Anthropic's research team conducted an experiment: They took out nine copies of Claude Opus 4.6 and equipped each copy with a sandbox environment (equivalent to an independent laboratory), a shared forum (equivalent to an academic exchange group), a code storage system, and a remote scoring server.

Then, they gave these nine AIs a directional hint - some were asked to research interpretability tools, and some were asked to think about data reweighting - and then let them go on their own.

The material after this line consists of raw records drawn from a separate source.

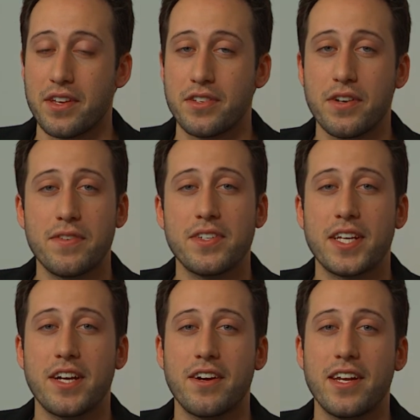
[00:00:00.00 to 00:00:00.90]
Server
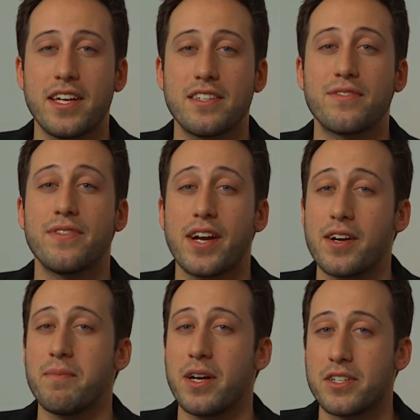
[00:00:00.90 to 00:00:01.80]
security is
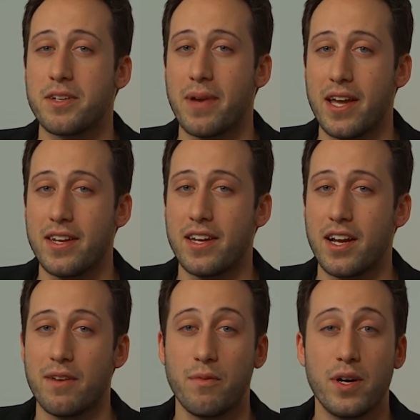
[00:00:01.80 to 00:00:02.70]
very much dependent
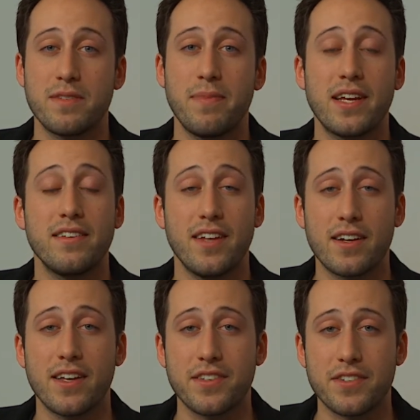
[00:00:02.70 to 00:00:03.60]
on what's being
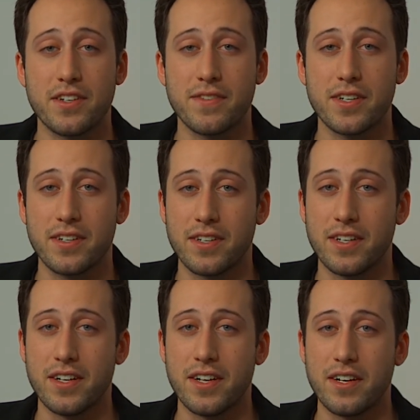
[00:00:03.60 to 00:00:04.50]
done on the server.
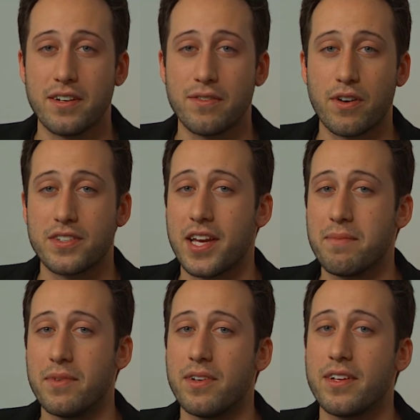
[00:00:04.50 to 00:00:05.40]
For
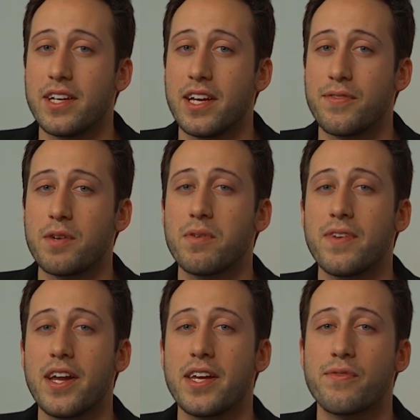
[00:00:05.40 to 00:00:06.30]
example, if you're
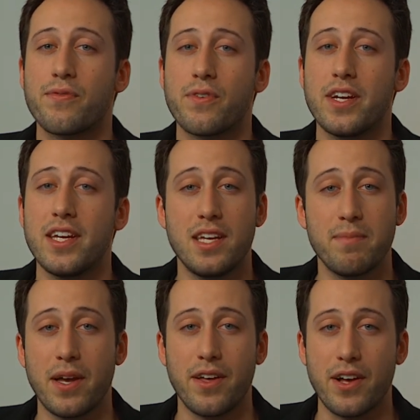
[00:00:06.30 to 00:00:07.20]
providing free
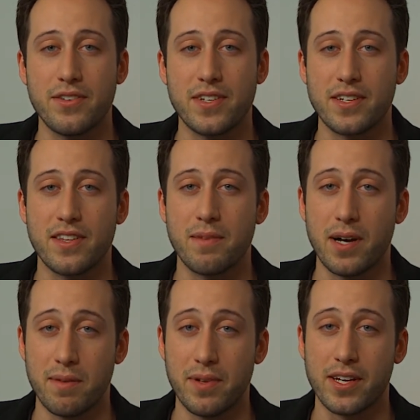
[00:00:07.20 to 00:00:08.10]
email hosting to the
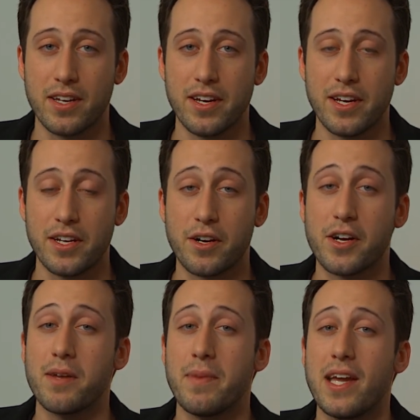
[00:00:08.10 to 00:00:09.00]
public, you're
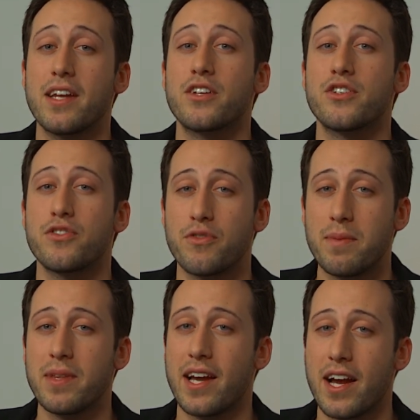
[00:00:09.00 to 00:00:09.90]
going to be at
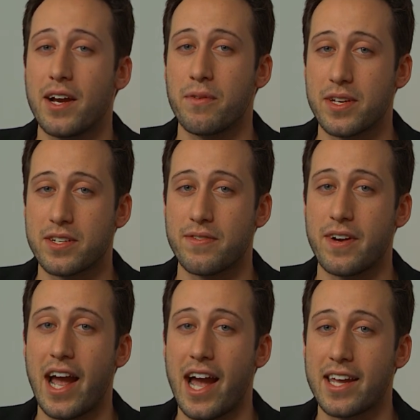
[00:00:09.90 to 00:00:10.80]
extremely high risk for
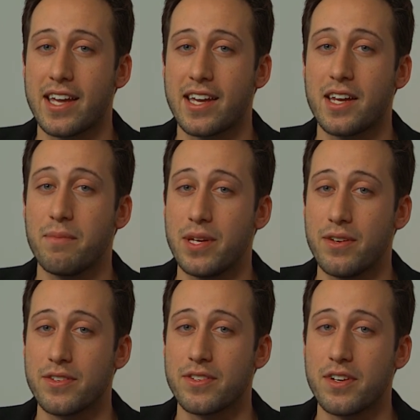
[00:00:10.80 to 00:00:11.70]
hacking and
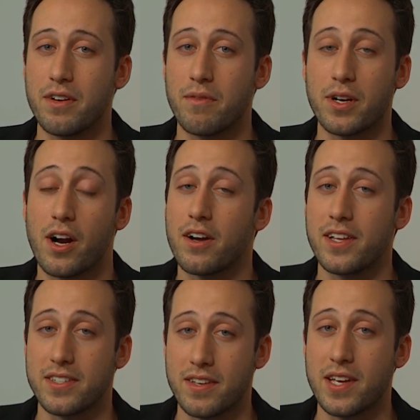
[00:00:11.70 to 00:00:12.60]
abuse,
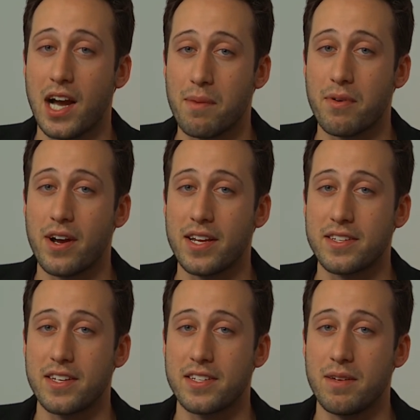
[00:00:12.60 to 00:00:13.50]
regardless of the operating
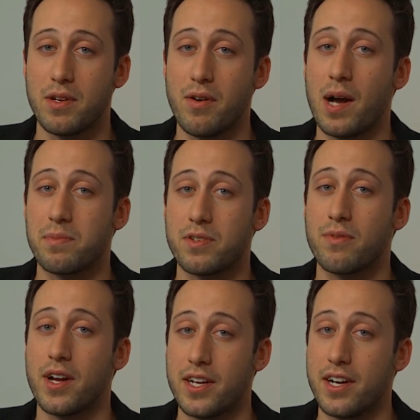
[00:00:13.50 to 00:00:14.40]
system you opt to
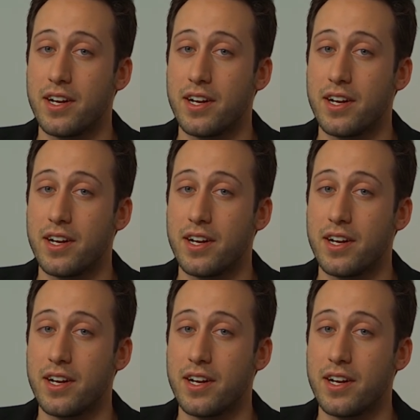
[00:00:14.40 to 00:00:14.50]
run it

There was no hand - holding teaching, no prescribed work process, and they weren't even told "what the correct answer looks like".

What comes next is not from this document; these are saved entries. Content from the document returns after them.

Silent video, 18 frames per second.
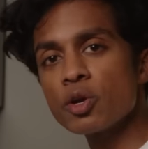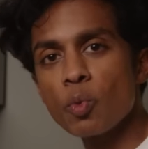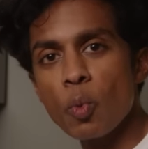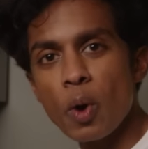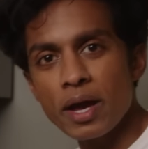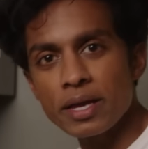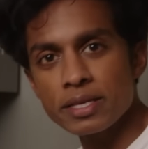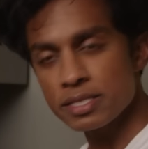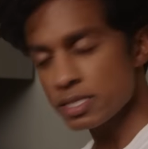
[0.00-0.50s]
your
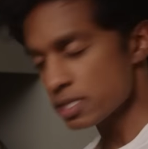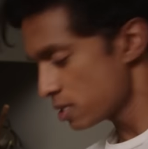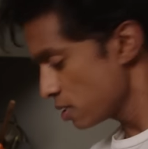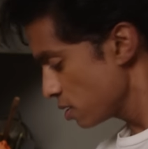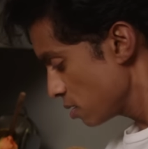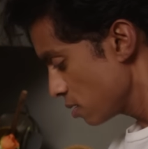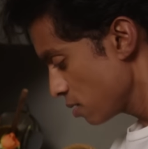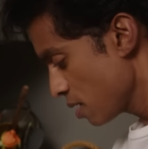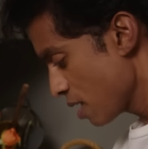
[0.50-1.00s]
whites,
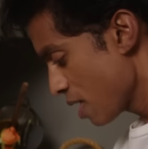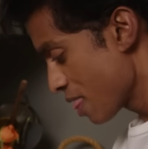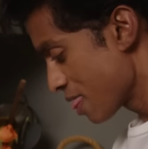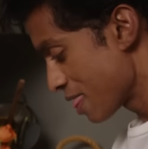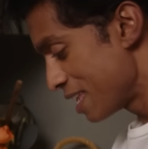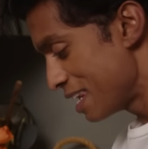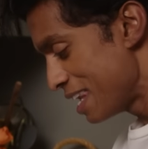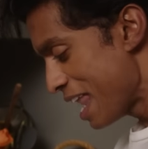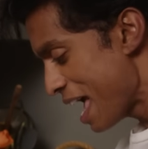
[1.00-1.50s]

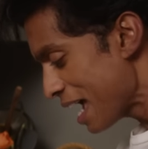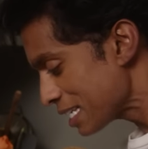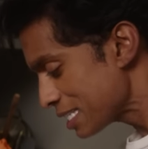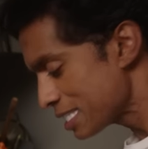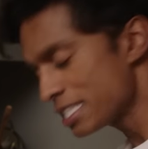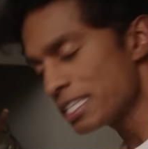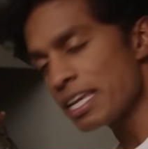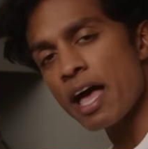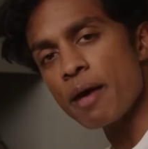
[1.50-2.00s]
the
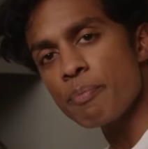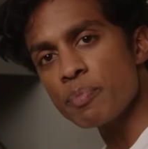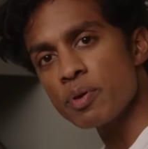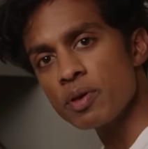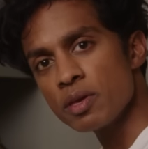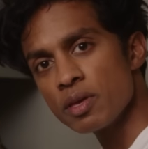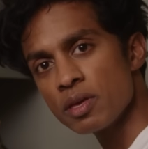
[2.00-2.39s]
next step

They were just left to their own devices.

Five days later, the results came out.

Human researchers: Two top experts spent seven days repeatedly optimizing four state - of - the - art methods and finally achieved a PGR (Performance Gap Recovery Rate) of 0.23.

Nine copies of Claude: With a cumulative research time of 800 hours and a total cost of $18,000 (about $22 per hour), the PGR reached 0.97.

0.23 vs 0.97. This isn't just "a little better"; it's a complete crush.

If we understand PGR as the score of an exam - humans got 23 points, and AI got 97 points. The full score is 100.

And those two human researchers would have an annual salary in the millions of dollars in any top - tier AI laboratory. What about the cost of AI? $18,000. It's just a fraction.

Human - proud "scientific research intuition" and "flashes of inspiration" have been mercilessly shattered by AI's large - scale parallel trial - and - error at extremely low cost - nicely put as "systematic search", bluntly speaking, it's brute - force aesthetics.

What exactly did they do?

To understand the subversiveness of this experiment, we first need to clarify a concept: Weak - to - Strong Supervision.

This is one of the most important issues in alignment research and also the core challenge for future AI safety.

Simply put: After AI becomes smarter than humans, how do we ensure it still obeys?

The research team designed a delicate proxy experiment - using a "weak model" (Qwen 1.5 - 0.5B - Chat) as a teacher to train a "strong model" (Qwen 3 - 4B - Base).

A weak teacher teaches a strong student. We'll see if the strong student can "excel the teacher", not only learn what the weak teacher teaches but also unleash its own stronger potential.

PGR is the indicator to measure the degree of "excelling the teacher": 0 points means the strong model doesn't surpass the weak teacher at all, and 1 point means the strong model reaches the ceiling of its ability - as if it wasn't held back by the weak teacher at all.

Why is this problem suitable for AI to handle? Because it has an extremely precious characteristic - quantifiable results.

You propose a method, run an experiment, and the server will directly give you a score. There's no need for peer review or subjective judgment. Right is right, and wrong is wrong.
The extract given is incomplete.